Aunque el chico estaba a varias manzanas de su casa vivía en esa misma calle, igual que la mujer, de modo que muchos de los transeúntes que iban al mercado o que mataban el tiempo en la puerta de sus tiendas, respirando un poco de aire, los conocían y pensaron: «Ése es Marcel Ste. Marie, el hijo de Cecile. ¿Qué estará haciendo?».

Eran las calles de la ribera en la década de 1840, atestadas de inmigrantes. Cada patio, cada verja, era un encuentro de mundos diferentes. Pese al gentío y al bosque de mástiles que se alzaba por encima de las tiendas del muelle, el Barrio Francés era ya entonces una pequeña ciudad, una ciudad donde la mujer alta era muy conocida.

Todos estaban acostumbrados a los ocasionales paseos sin rumbo de aquella desaliñada figura cuya riqueza y hermosura hacían de ella una ofensa pública. Lo que les preocupaba era Marcel. Aunque no lo conocían, muchos se lo quedaban mirando porque era un personaje que llamaba la atención.

Se notaba que tenía sangre africana, que probablemente era cuarterón, y su herencia blanca y negra se fundía en él en una insólita mezcla en extremo hermosa pero indeseable, pues aunque su piel era más clara que la miel, más clara incluso que la de muchos blancos que no dejaban de observarlo, tenía unos grandes ojos azules que parecían oscurecerla. Su pelo rubio y crespo, que le rodeaba la cabeza como una gorra, era inconfundiblemente africano. Tenía cejas altas y bien dibujadas, que conferían a su expresión una sorprendente franqueza, nariz pequeña y delicada, con los agujeros muy abiertos, y labios gruesos de niño, de un color rosa pálido. Más adelante serían sensuales, pero ahora, a sus catorce años, tenían forma de corazón, sin una sola línea dura. El vello del labio superior era oscuro, como los rizos que formaban sus patillas.
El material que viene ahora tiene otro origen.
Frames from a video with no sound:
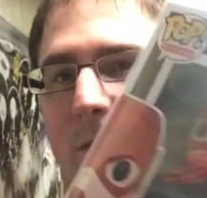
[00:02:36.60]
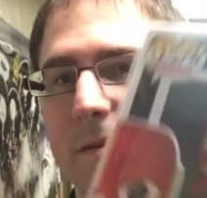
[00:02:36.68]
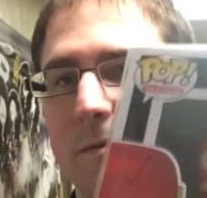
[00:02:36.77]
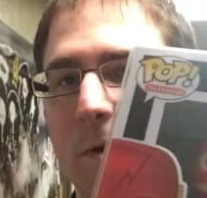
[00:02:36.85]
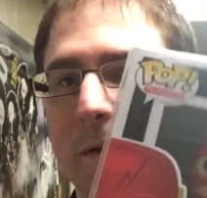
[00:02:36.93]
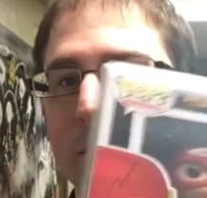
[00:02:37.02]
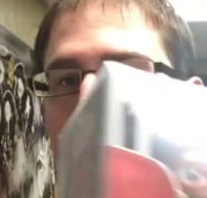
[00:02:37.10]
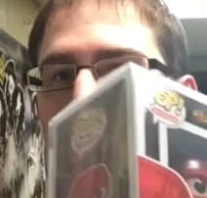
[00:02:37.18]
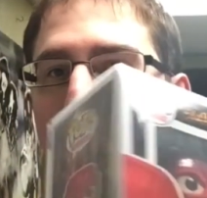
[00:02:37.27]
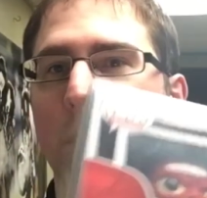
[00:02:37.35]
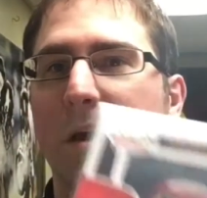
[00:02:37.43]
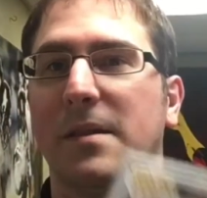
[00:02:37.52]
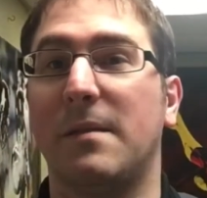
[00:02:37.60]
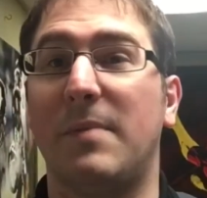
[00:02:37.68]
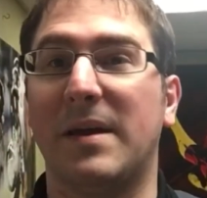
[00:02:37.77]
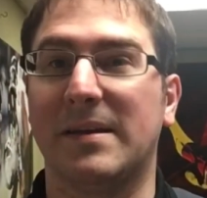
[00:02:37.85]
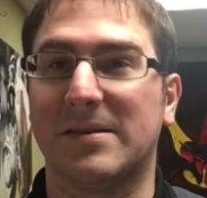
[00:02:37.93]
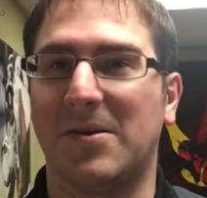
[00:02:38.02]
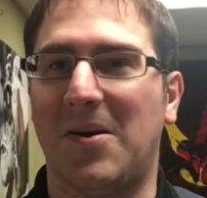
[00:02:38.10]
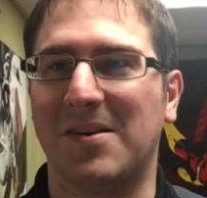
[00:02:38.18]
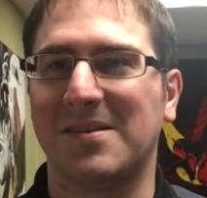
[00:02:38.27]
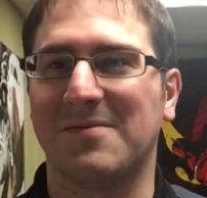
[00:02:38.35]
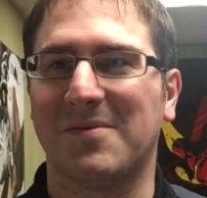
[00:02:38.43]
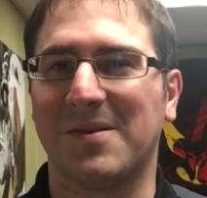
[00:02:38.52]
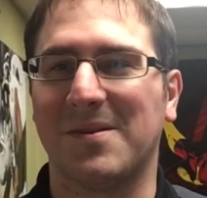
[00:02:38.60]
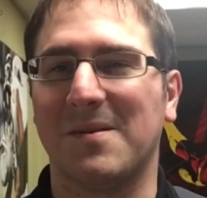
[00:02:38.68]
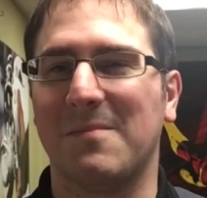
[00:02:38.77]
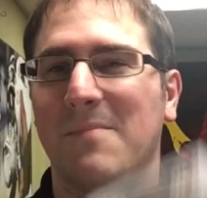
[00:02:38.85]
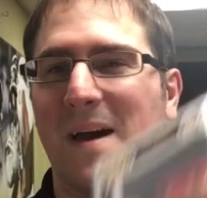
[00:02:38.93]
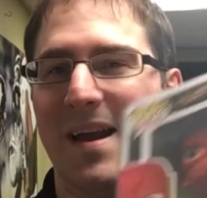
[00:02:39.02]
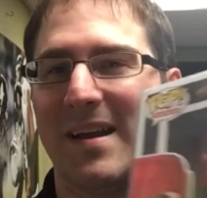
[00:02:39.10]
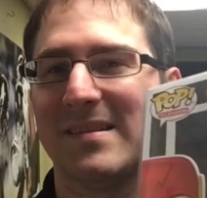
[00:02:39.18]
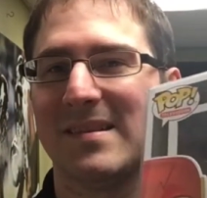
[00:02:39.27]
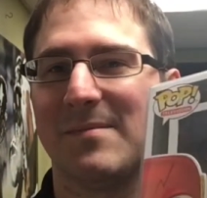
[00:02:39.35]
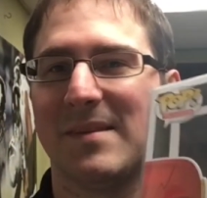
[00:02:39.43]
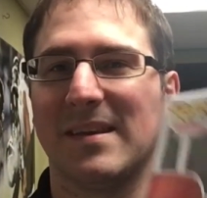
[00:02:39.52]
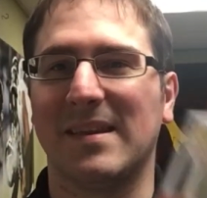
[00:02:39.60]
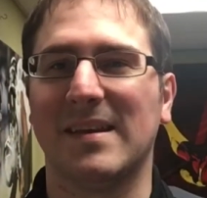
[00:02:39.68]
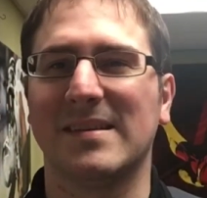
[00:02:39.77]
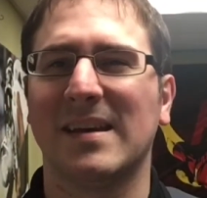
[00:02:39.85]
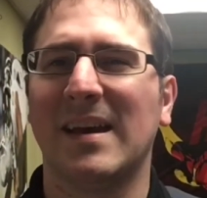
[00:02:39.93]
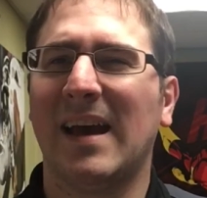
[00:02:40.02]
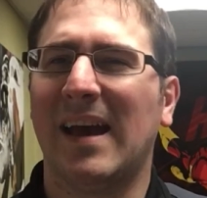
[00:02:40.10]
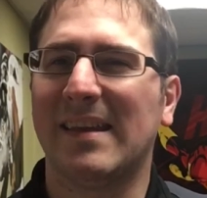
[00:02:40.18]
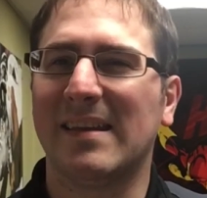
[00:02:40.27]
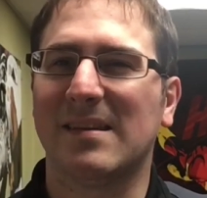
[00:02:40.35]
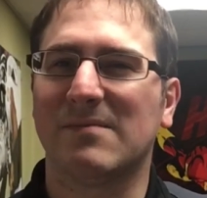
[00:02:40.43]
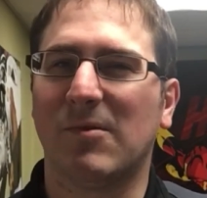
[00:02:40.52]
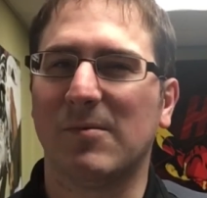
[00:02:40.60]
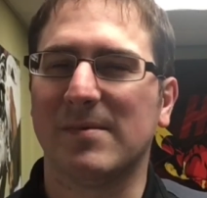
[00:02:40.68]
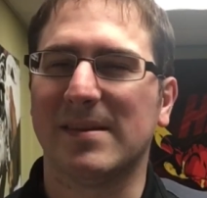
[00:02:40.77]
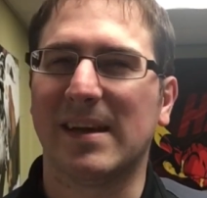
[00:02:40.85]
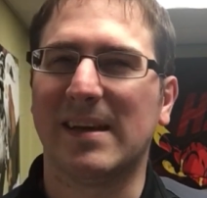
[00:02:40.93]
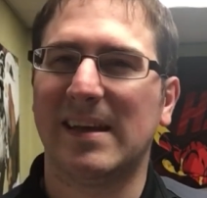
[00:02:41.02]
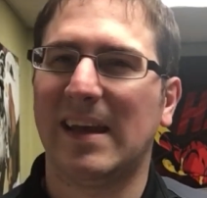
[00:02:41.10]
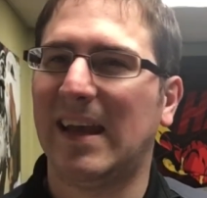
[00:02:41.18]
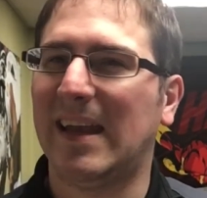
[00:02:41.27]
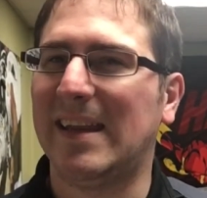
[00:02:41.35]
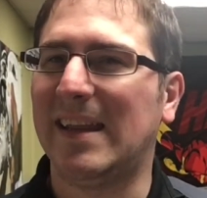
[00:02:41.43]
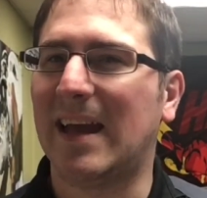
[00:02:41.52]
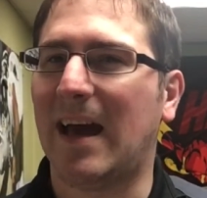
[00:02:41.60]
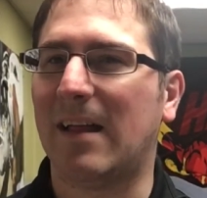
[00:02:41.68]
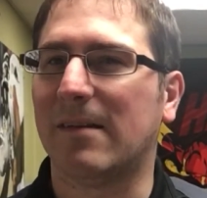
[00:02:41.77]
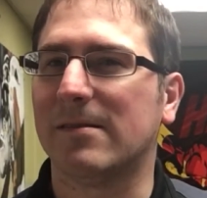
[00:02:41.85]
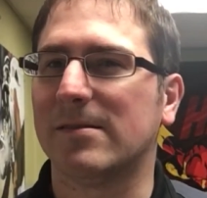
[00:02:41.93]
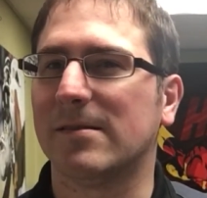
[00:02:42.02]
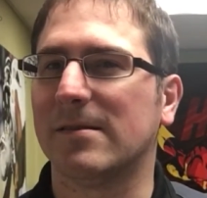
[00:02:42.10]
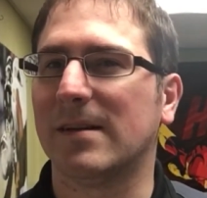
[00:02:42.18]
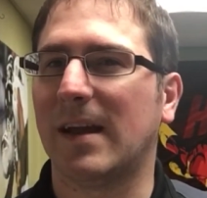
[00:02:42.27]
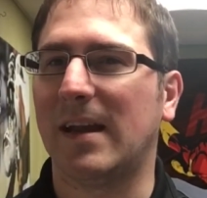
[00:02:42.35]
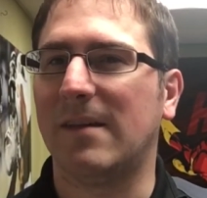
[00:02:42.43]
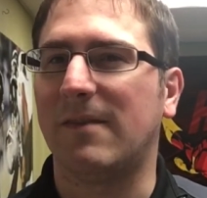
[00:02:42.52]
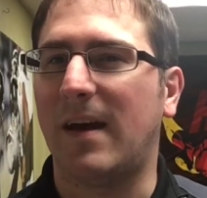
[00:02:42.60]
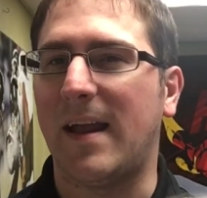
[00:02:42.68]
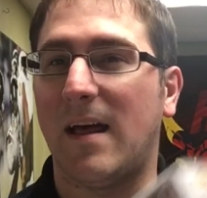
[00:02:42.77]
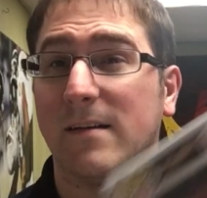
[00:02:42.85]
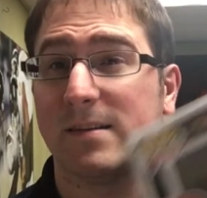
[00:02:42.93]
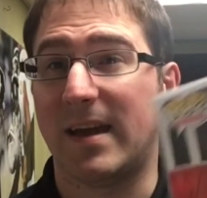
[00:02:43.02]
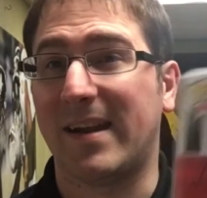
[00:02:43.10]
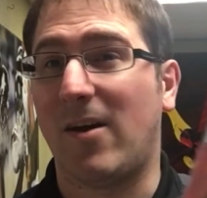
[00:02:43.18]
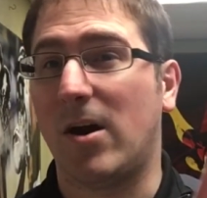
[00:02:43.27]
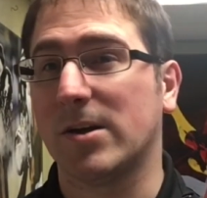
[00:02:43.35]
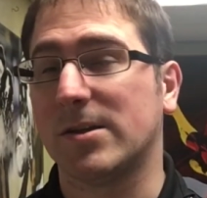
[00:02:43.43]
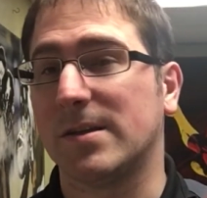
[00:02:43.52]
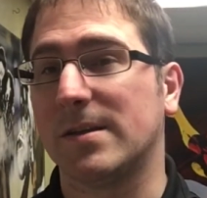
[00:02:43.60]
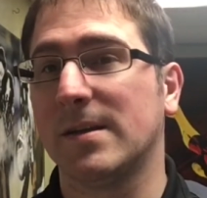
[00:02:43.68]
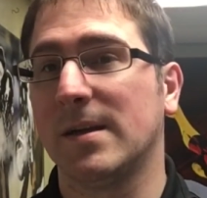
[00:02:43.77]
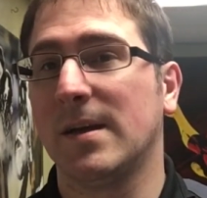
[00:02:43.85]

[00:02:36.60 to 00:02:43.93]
is what's the biggest cost for buying something like this. I think this one was like $80 or $85 on auction.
Era la suya, en fin, una apariencia de contrastes, y aunque todos sabían que hombres más atezados pasaban por blancos, Marcel nunca podría. Y aquellos que no veían en él nada especial, se sorprendían a veces mirándolo con insistencia sin saber por qué, incapaces de examinarlo de un solo vistazo. Las mujeres lo encontraban exquisito.
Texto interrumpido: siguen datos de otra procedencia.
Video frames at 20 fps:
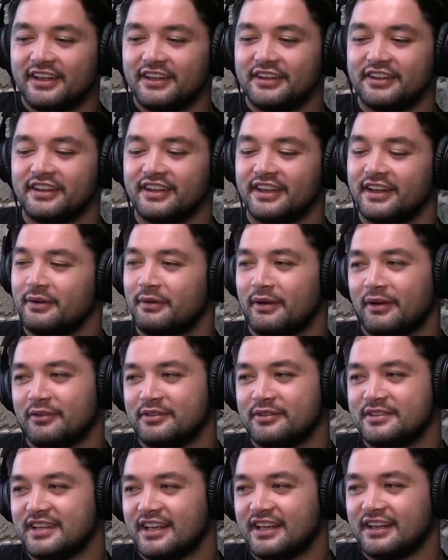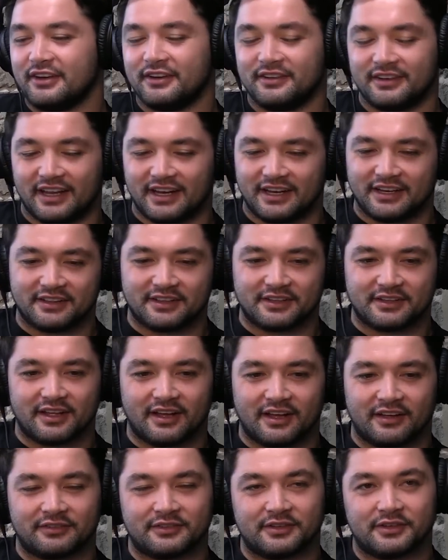You can get away with saying anything
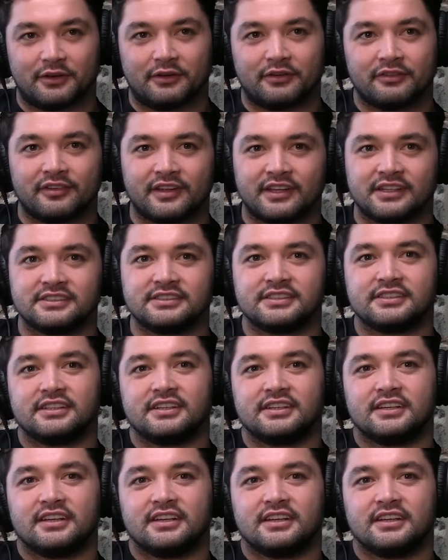after no offense.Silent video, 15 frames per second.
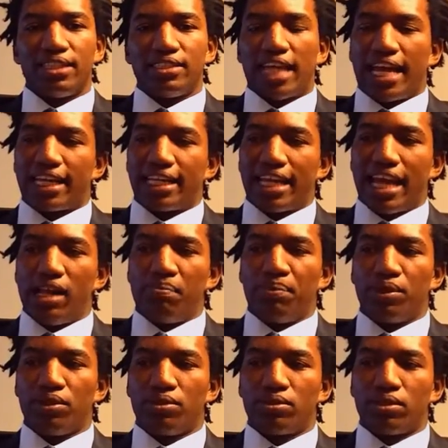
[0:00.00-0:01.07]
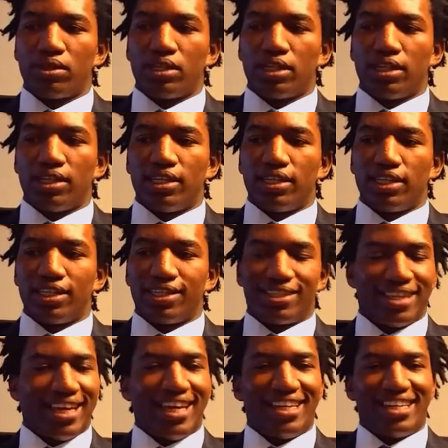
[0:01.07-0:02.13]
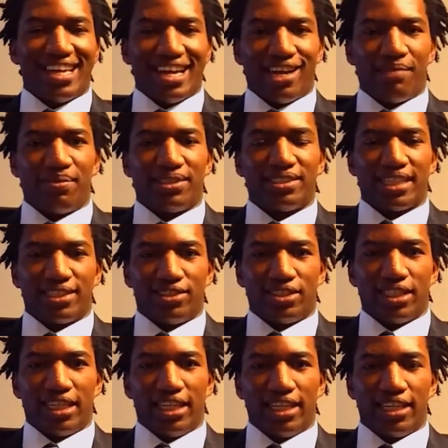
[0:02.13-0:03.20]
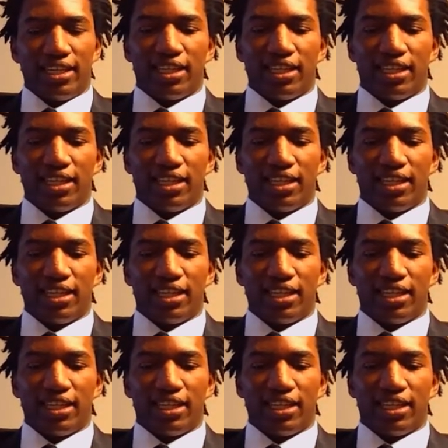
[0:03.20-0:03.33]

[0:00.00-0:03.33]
that can help you gain the habits that you need.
La piel dorada del dorso de sus manos parecía sedosa y traslúcida. El muchacho tenía la costumbre de coger de pronto las cosas que le interesaban con un gesto reverente de sus largos dedos. Y a veces, cuando estaba junto a un escaparate o bajo alguna farola, la luz convertía su pelo crespo en un halo en torno a su cabeza, y sus ojos reflejaban el serio deleite de esos santos bizantinos de rostro redondo extasiados con la visión beatífica.
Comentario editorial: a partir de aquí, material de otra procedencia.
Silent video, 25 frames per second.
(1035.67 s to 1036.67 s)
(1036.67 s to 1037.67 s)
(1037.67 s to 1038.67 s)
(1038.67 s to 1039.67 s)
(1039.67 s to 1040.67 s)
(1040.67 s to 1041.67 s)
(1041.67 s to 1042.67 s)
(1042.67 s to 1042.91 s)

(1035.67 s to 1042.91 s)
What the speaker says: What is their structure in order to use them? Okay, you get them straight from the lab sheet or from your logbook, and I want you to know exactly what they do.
De hecho, aquella expresión se estaba convirtiendo en un hábito. Era la que mostraba ahora mientras corría por la Rue Condé detrás de la mujer, con los puños inconscientemente apretados y los labios entreabiertos. Sólo veía lo que tenía delante, o sus propios pensamientos, pero jamás se veía con los ojos de los demás, jamás parecía advertir la fuerte impresión que causaba en los demás.

Era sin duda una impresión muy fuerte, pues aunque aquel aire soñador habría sido del todo inadmisible en un hombre pobre, en Marcel era perfectamente tolerable porque estaba muy lejos de ser pobre y jamás iba mal vestido.